March 20, 201115 yr I normally access the unraid server from my laptop, but I just recently put together an htpc. The server and both computers are connected to the same router. I made sure the new computer was in the correct workgroup, and I can see my laptop, but the unraid server does not appear under network in windows explorer. I can access the server via the web interface.
March 20, 201115 yr I normally access the unraid server from my laptop, but I just recently put together an htpc. The server and both computers are connected to the same router. I made sure the new computer was in the correct workgroup, and I can see my laptop, but the unraid server does not appear under network in windows explorer. I can access the server via the web interface. google "master browser" One of the PCs on your lan acts to maintain the list of SMB shares drives. They only look at periodic intervals for new shares. Joe L.

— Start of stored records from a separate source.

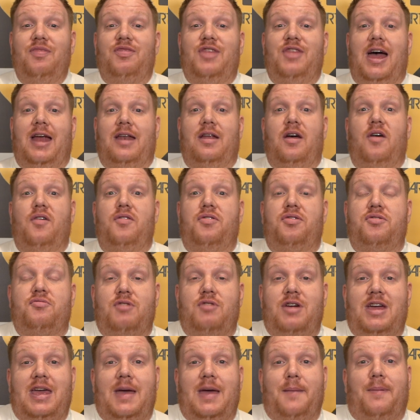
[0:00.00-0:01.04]
Then
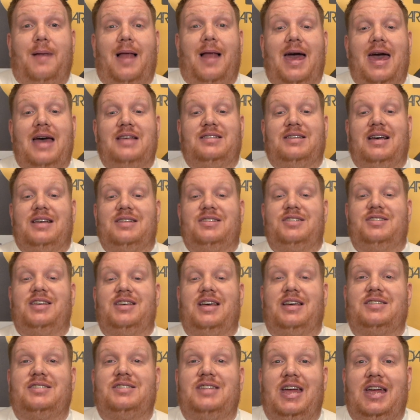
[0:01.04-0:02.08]
three players at
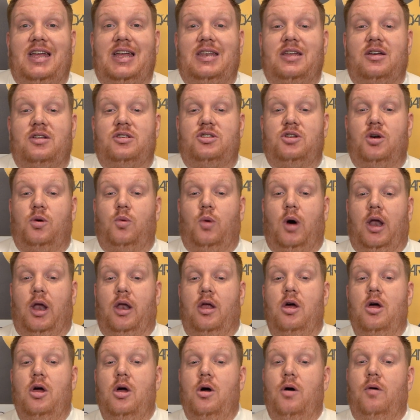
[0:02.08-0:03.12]

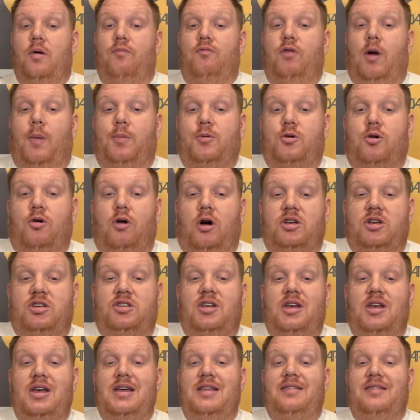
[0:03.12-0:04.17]
16-1. Rob
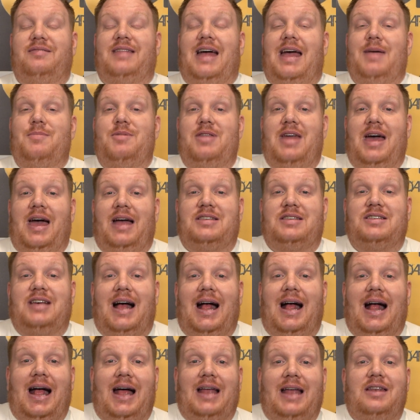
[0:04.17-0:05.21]
Cross, Damon
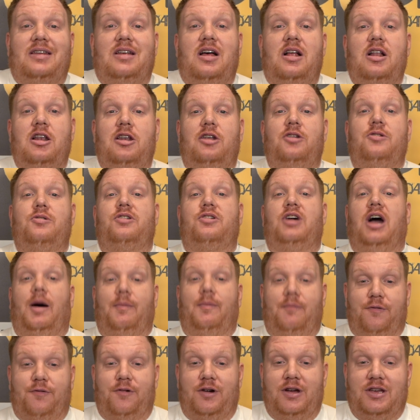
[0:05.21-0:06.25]
Hetter and Luke
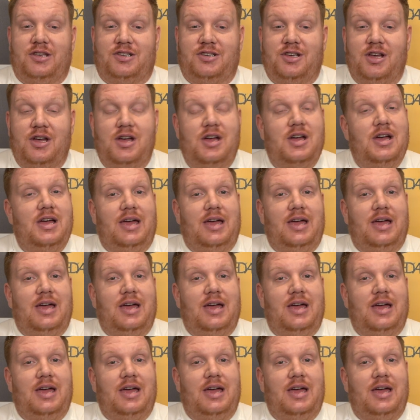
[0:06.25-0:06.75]
Humphreys.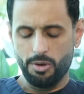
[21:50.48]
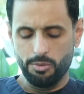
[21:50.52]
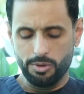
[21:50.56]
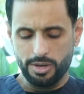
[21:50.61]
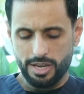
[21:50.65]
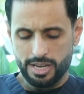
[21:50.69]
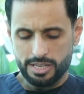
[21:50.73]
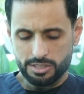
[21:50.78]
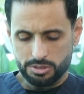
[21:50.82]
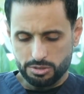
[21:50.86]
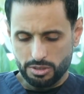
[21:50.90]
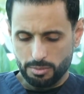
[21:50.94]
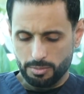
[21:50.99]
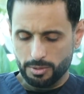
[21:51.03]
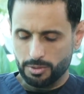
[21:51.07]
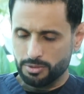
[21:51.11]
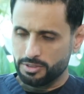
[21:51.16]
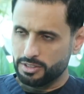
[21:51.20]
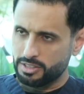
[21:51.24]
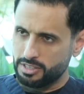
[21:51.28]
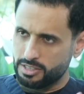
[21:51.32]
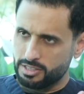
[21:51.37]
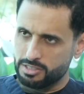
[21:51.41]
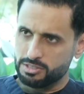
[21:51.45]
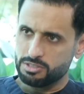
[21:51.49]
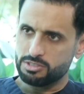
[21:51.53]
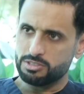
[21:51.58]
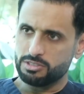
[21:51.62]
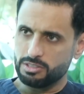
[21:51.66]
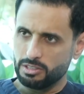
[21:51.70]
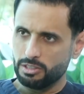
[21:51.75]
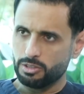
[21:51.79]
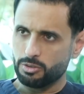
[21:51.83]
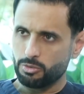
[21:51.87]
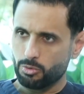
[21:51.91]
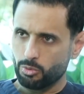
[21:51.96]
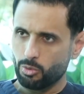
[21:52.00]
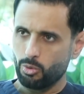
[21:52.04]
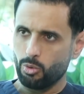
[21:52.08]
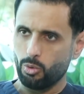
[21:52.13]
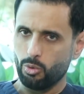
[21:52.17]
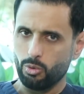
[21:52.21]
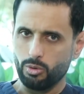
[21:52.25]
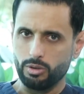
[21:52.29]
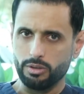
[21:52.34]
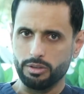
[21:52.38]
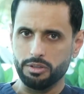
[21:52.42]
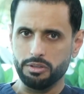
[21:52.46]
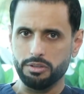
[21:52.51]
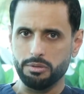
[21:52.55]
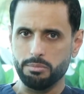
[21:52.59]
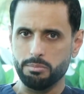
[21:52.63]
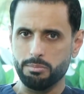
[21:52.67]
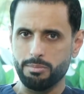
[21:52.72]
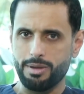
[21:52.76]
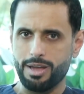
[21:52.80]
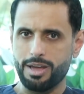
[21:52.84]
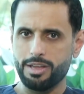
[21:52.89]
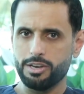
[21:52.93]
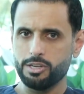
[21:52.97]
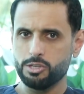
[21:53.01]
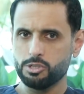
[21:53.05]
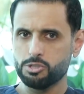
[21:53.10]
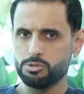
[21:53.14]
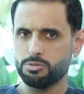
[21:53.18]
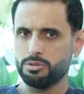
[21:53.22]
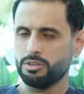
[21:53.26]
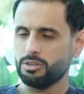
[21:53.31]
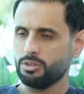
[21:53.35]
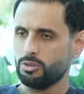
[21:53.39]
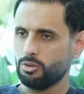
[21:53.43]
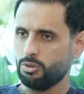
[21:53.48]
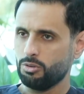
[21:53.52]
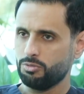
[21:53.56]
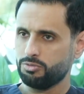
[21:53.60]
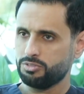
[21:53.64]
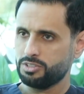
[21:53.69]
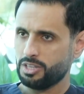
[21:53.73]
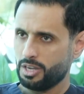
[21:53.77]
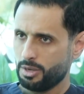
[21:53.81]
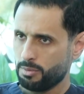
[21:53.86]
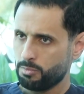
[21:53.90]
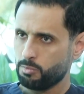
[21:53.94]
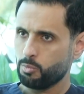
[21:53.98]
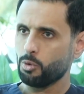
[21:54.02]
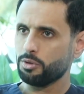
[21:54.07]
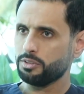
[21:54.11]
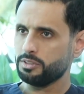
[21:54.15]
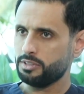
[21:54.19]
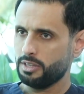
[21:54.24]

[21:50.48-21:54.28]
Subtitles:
want to ask you about the insulin role in the managing of type 1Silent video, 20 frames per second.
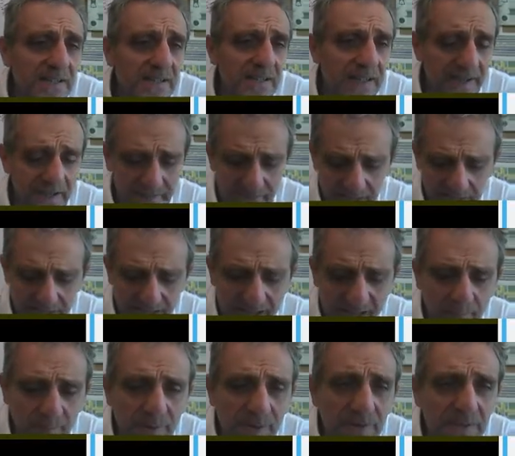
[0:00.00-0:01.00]
as a
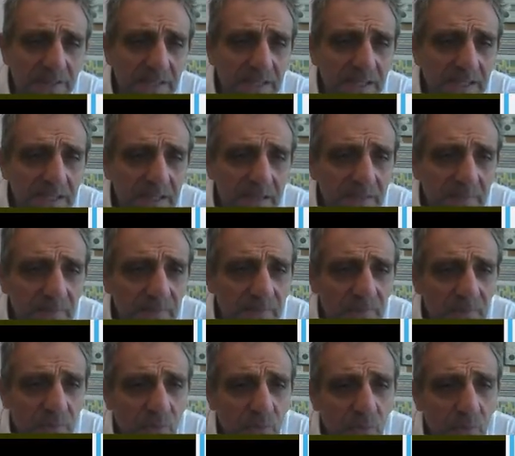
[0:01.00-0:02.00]
capital E
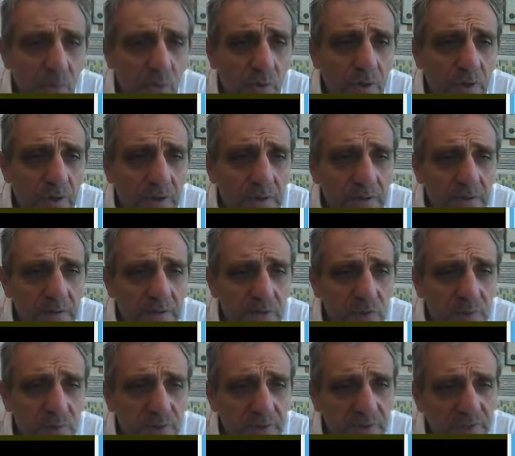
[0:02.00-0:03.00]
or
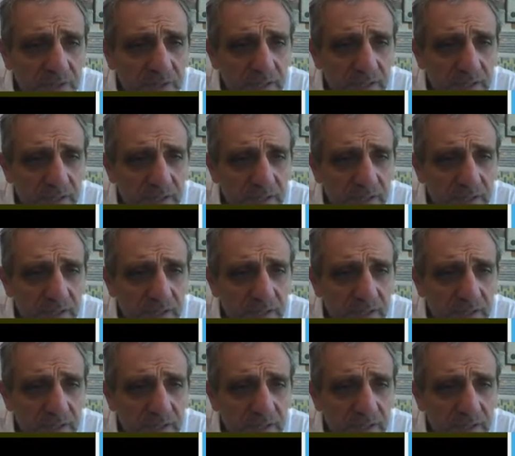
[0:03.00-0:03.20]
oopsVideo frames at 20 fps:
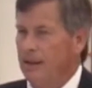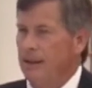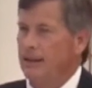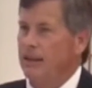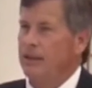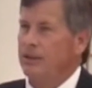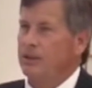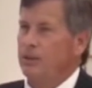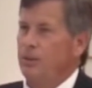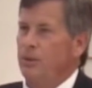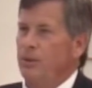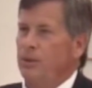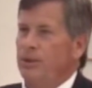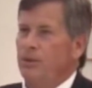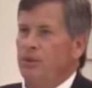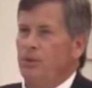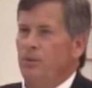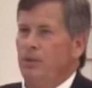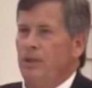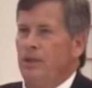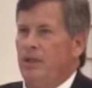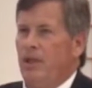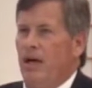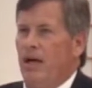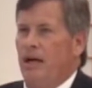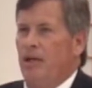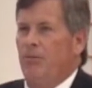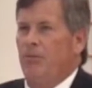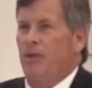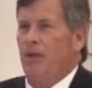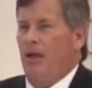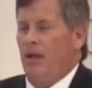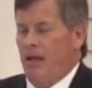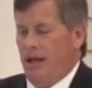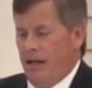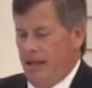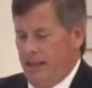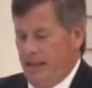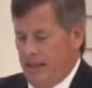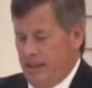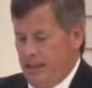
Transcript: This ordinance would not applyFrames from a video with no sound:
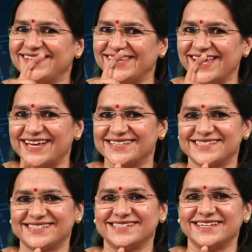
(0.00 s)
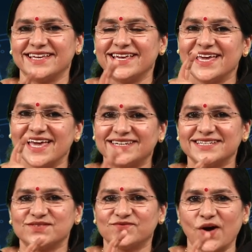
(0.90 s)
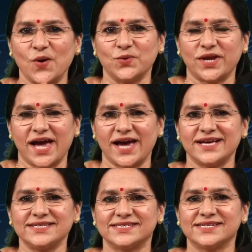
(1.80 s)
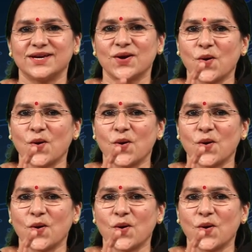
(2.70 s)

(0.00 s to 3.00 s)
Yes, it is found as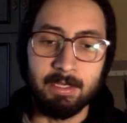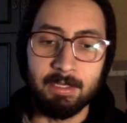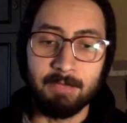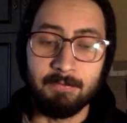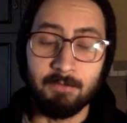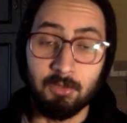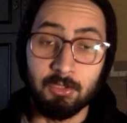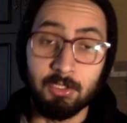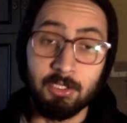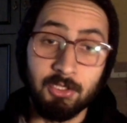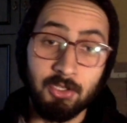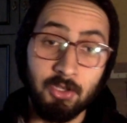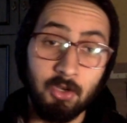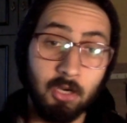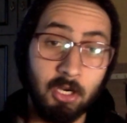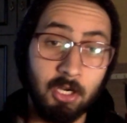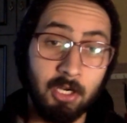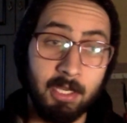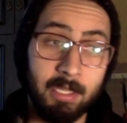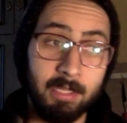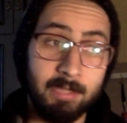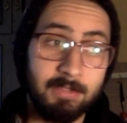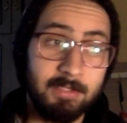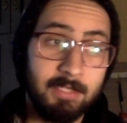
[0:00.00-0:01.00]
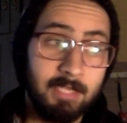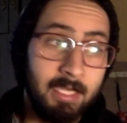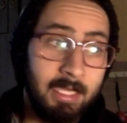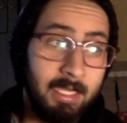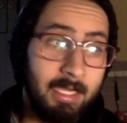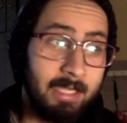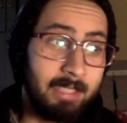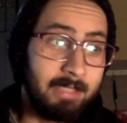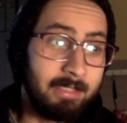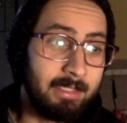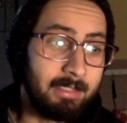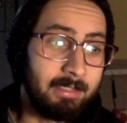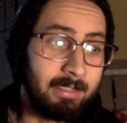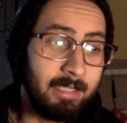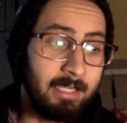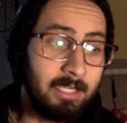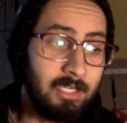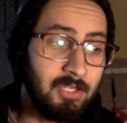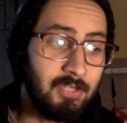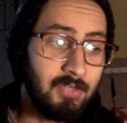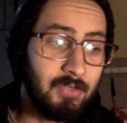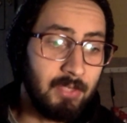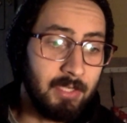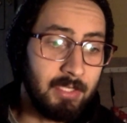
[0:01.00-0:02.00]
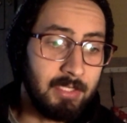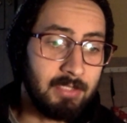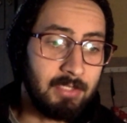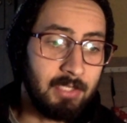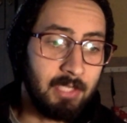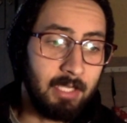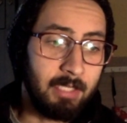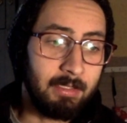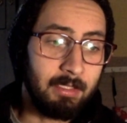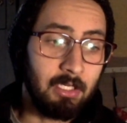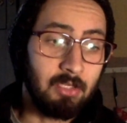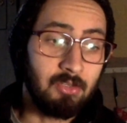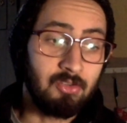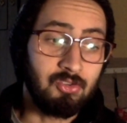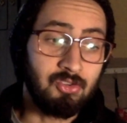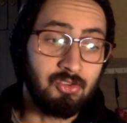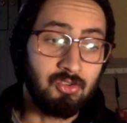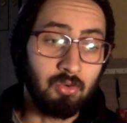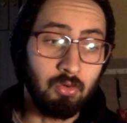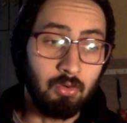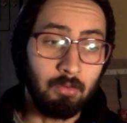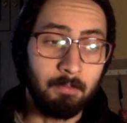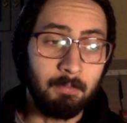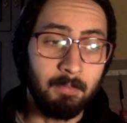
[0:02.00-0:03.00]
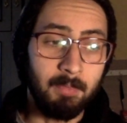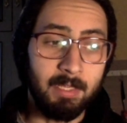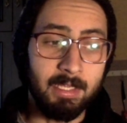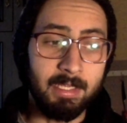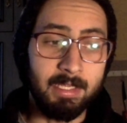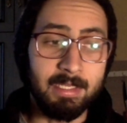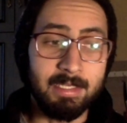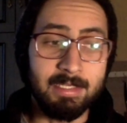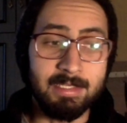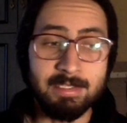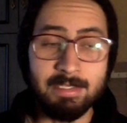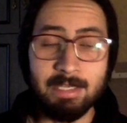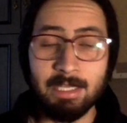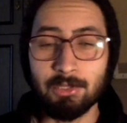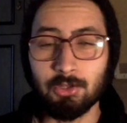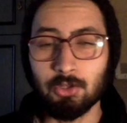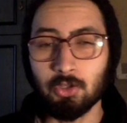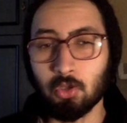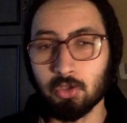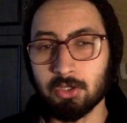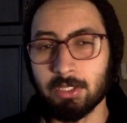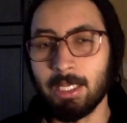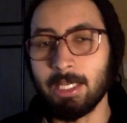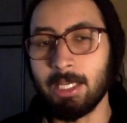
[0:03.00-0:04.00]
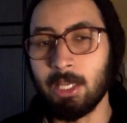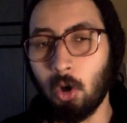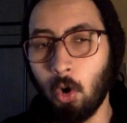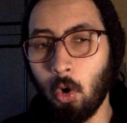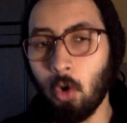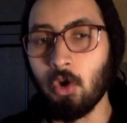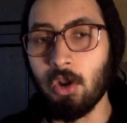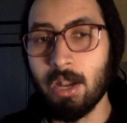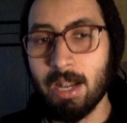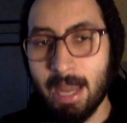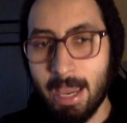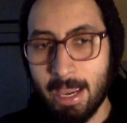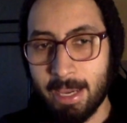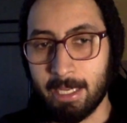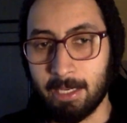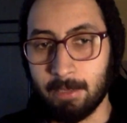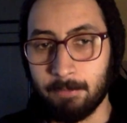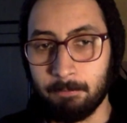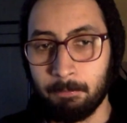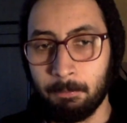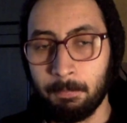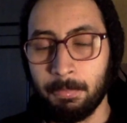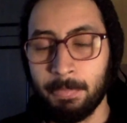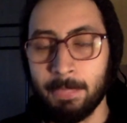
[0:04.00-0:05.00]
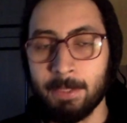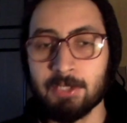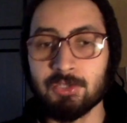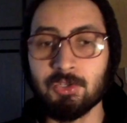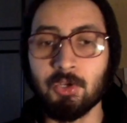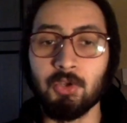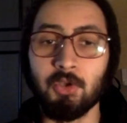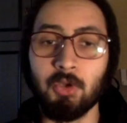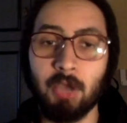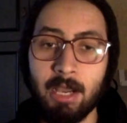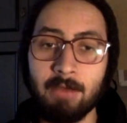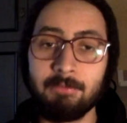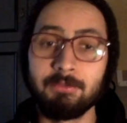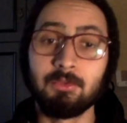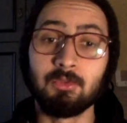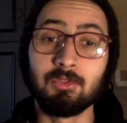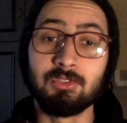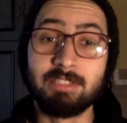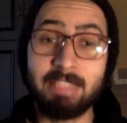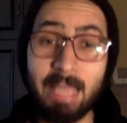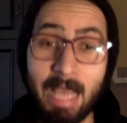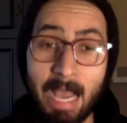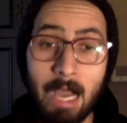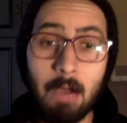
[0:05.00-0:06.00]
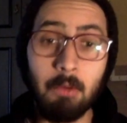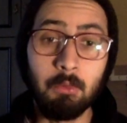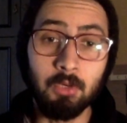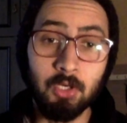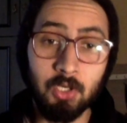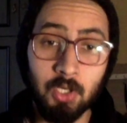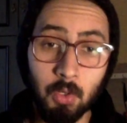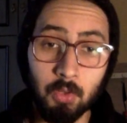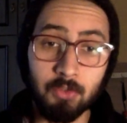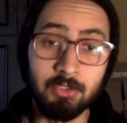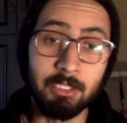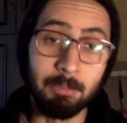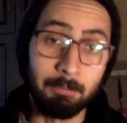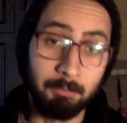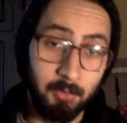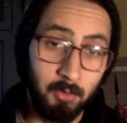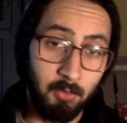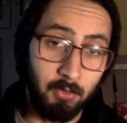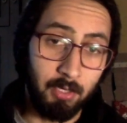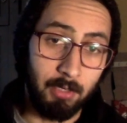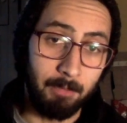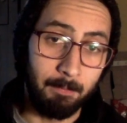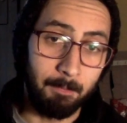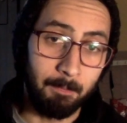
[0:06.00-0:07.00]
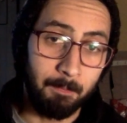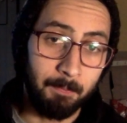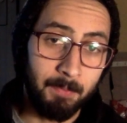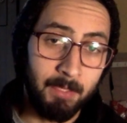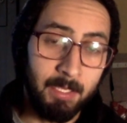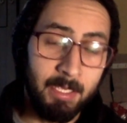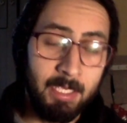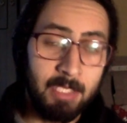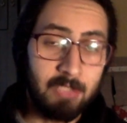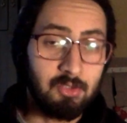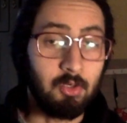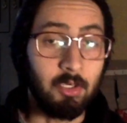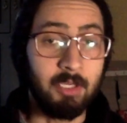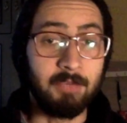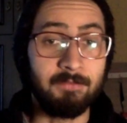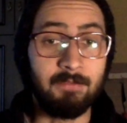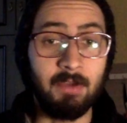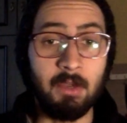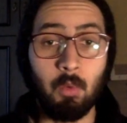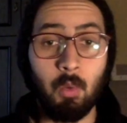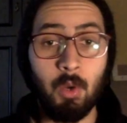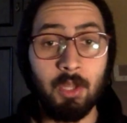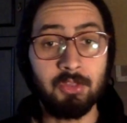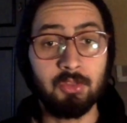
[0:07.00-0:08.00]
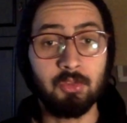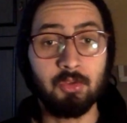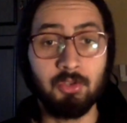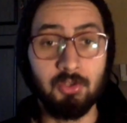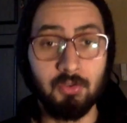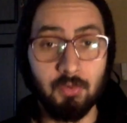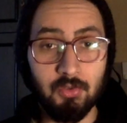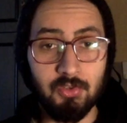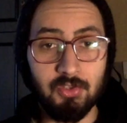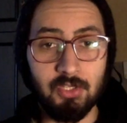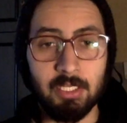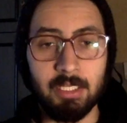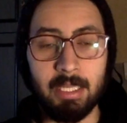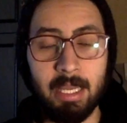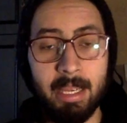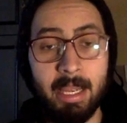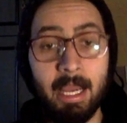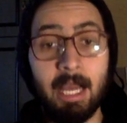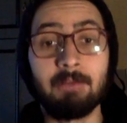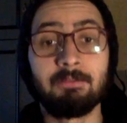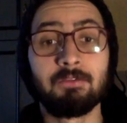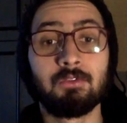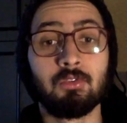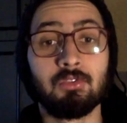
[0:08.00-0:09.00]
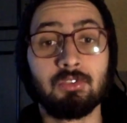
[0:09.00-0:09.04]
for younger kids. The issue is that Zoom is not totally online. So you have to download the program. So if I want to use it, I have to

March 21, 201115 yr Sorry to piggy back on this thread, but I am having a weird issue with accessing my server after a reboot. So I booted my server, which is configured to be the master browser, and when it came back up, tried to access it from my Windows 7 / 64-bit Pro running IE8. It was unable to load the web page, and then I treid to telnet I got the same result. I then did the "ipconfig /flushdns" command. After that I was able to access the server through telnet, but the browser still was unable to locate it. I finally closed down all of my IE windows and tried again and it worked. A similar thing happened a while ago and I left the computer alone for over an hour and when I came back it had not trouble accessing the server by name. I was surprised that flushdns did not allow IE to see the server. Is there a way to flush the browser cache separate from the ipconfig command?
March 21, 201115 yr nbtstat -RR will release and refresh the netbios cache. If you are getting host not found errors or are getting dns jacked to a "helpful" search page clearing your browser cache won't help. There seems to be a LARGE misconception floating around here that name resolution is happening via DNS. In 99.99999% of the cases this is not the case and name resolution is occurring via NETBIOS over TCP/IP. In the 0.00001% that DNS name resolution is taking place, the user is running their own DNS server locally and would have the know-how to clear this up on their own
March 21, 201115 yr Author Worked like a charm! Thanks What did you do? Joe L. Disabled the startup settings for the master browser service in administrative tools in the control panel on my main laptop.